Col fidanzamento, la scoperta che il padre, che lo aveva segnato con una severa educazione religiosa, aveva commesso uno di quei peccati contro cui si scagliava sempre e «un pungolo nella carne», che non è desiderio, ma richiamo alla sua condizione umana e di penitente: questi i tre fatti salienti della sua esistenza che segnano in gran parte tutte le sue riflessioni e sono evidenti nelle belle pagine dei ‘Diarì.
È stato lo stesso Kierkegaard, insomma, a costruire il proprio mito, fatto di contrasti forti, di rinunce e passioni, di fede e martirio, di senso di solitudine, o almeno consapevolezza che tutto dipende dal punto di vista di ognuno, del singolo e non ci può essere conoscenza oggettiva. Dal rifiuto dell’hegelismo, come di ogni altra corrente filosofica allora dominante, allo scontro frontale con la Chiesa danese e la sua fede formalista e addomesticata, il suo pensiero ostenta le fratture e gli slanci di una vita interiore che è stata intensa e drammatica avventura dello spirito.
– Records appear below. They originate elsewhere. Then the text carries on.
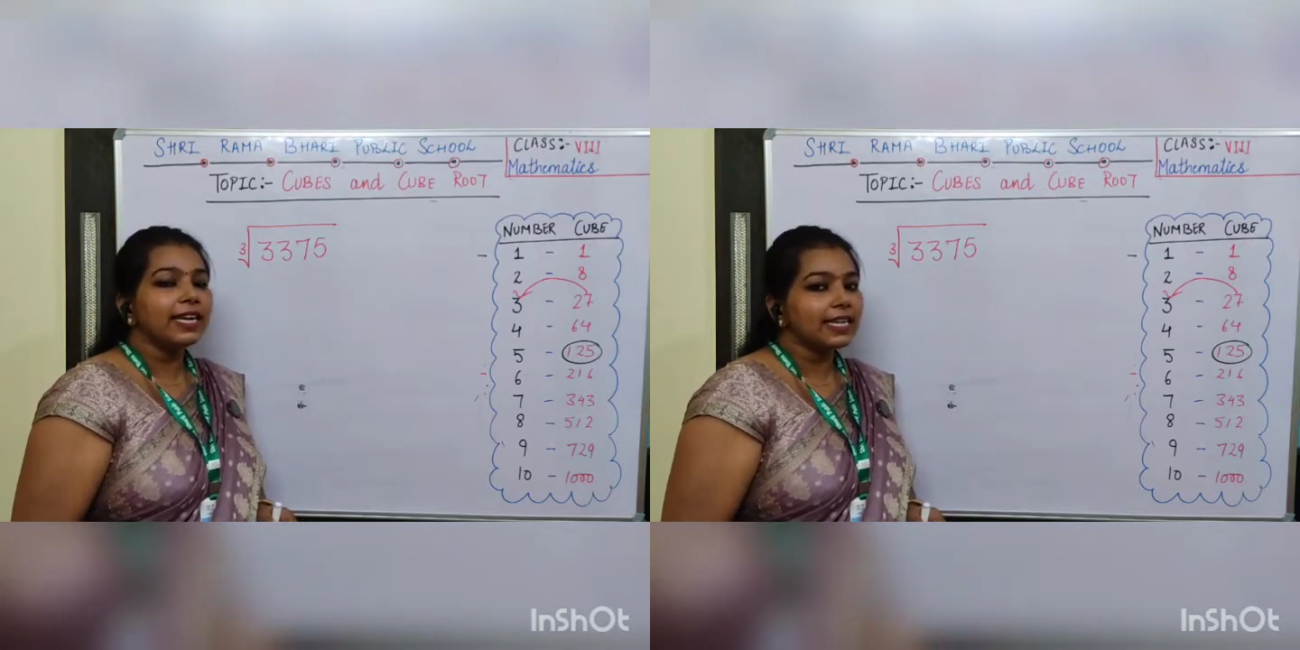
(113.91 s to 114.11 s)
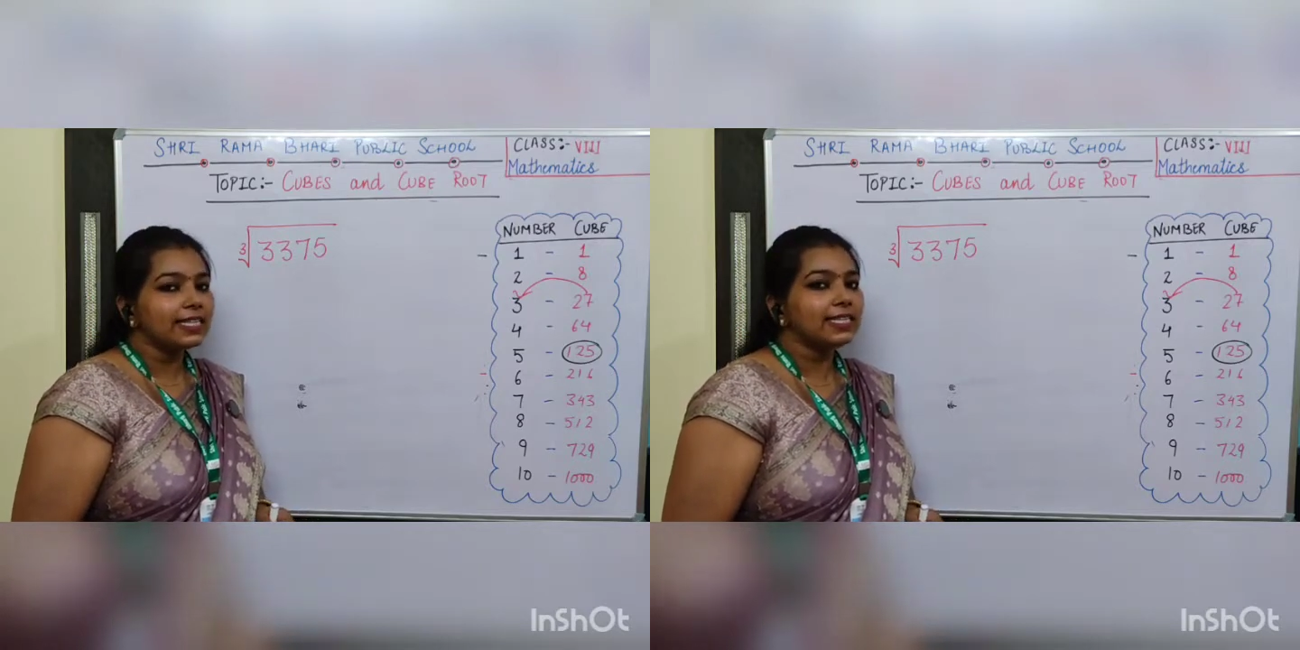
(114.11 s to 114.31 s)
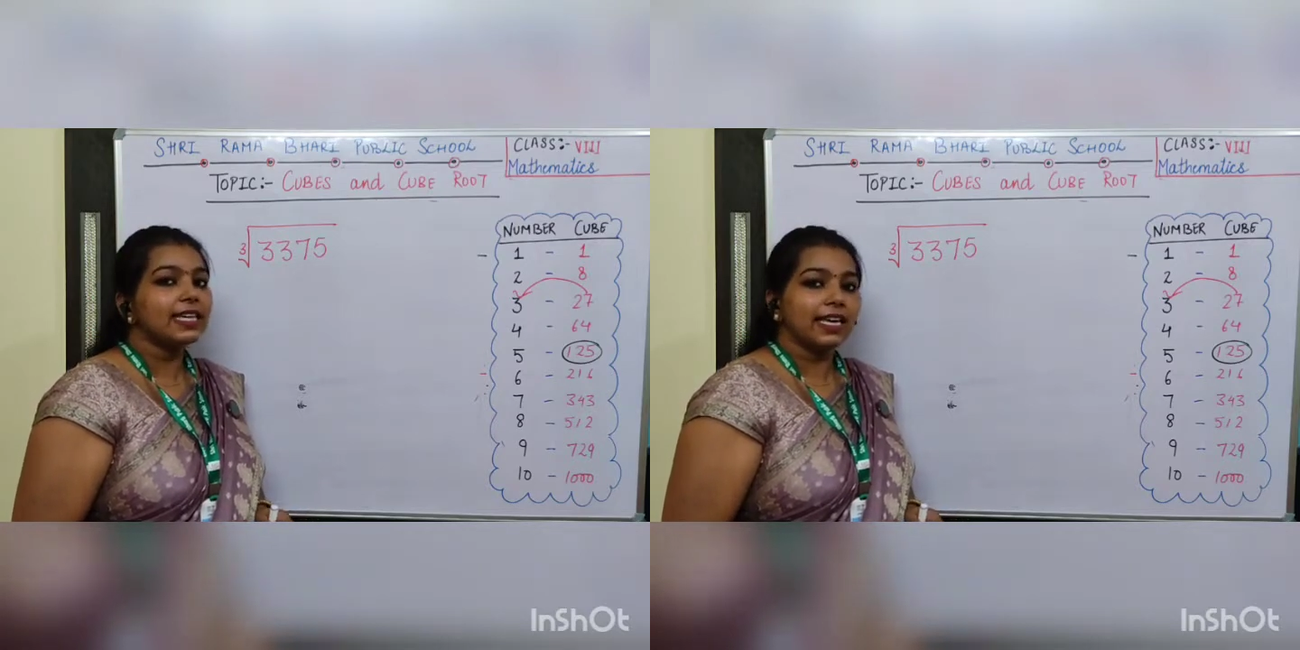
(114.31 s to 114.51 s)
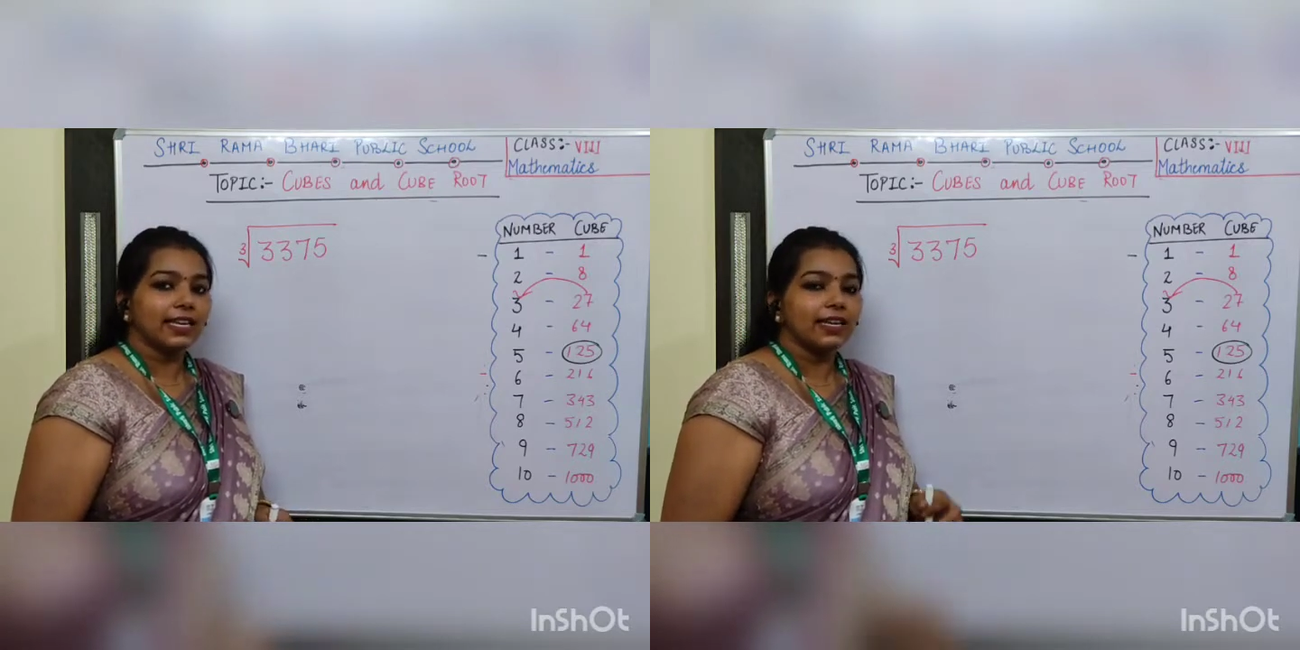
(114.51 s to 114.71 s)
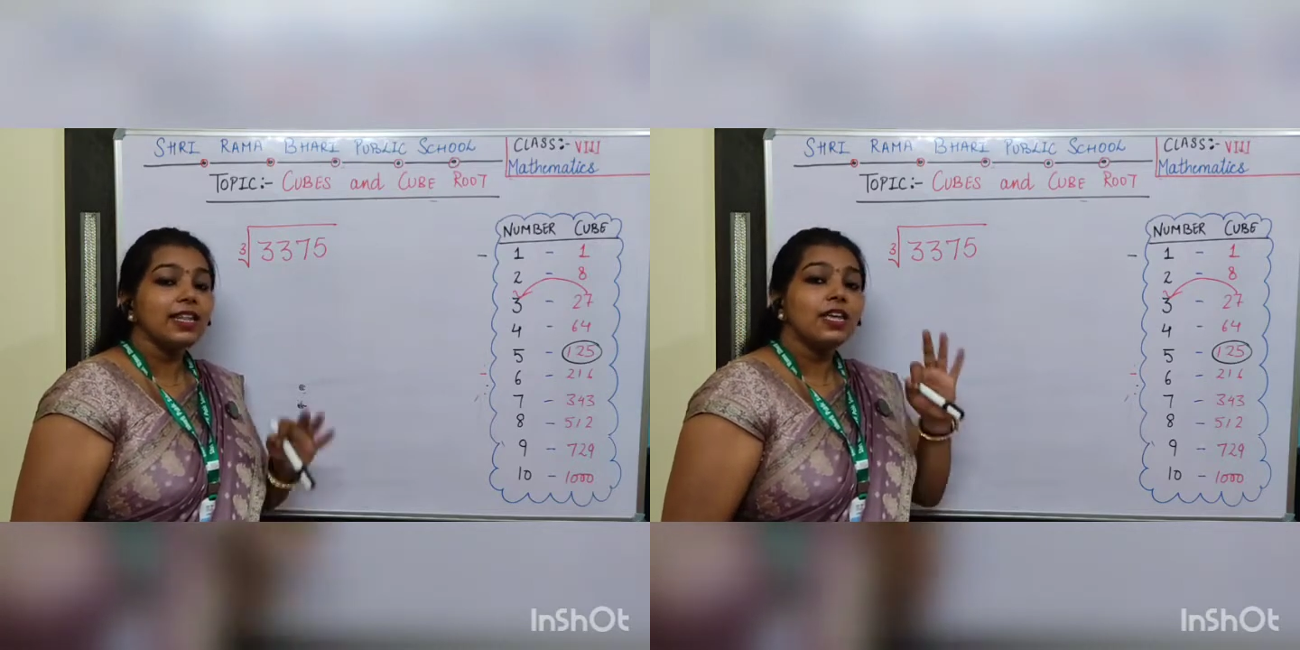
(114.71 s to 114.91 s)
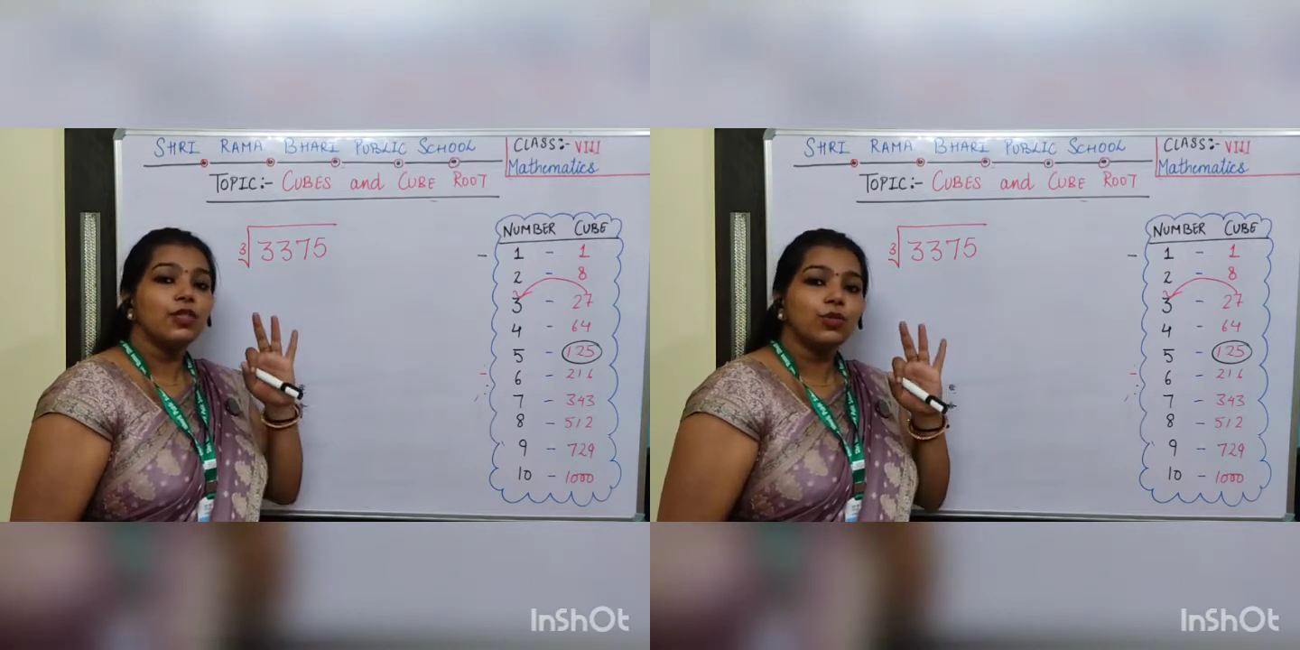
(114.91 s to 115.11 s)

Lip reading: it in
Joakin Graff, scrittore e ricercatore danese di formazione teologica che, dal 1992 al 1999, è stato presidente della Soren Kierkegaard Society ed è uno dei maggiori studiosi del filosofo danese, ha voluto ricollocarne la figura nel suo tempo e tentare una decifrazione nuova della sua esistenza, appassionata ma non apologetica. Modulando trasporto e ironia, alternando analisi filosofica e introspezione psicologica, ci restituisce la complessità di un uomo in balia della sua opera e che vedeva se stesso ora come un genio, ora come semplice strumento nelle mani di Dio.
E’ dai suoi irrisolti tormenti che prende viva forma la violenza intransigente del suo pensiero, la sua universalità e persistenza che ne ha fatto un involontario precursore dell’Esistenzialismo e, in generale, della sensibilità contemporanea attraverso libri come ‘Aut-aut’, Timore e tremore, Briciole di filosofia, Postilla conclusiva non scientifica, Il diario di un seduttore, solo per citare i titoli più celebri.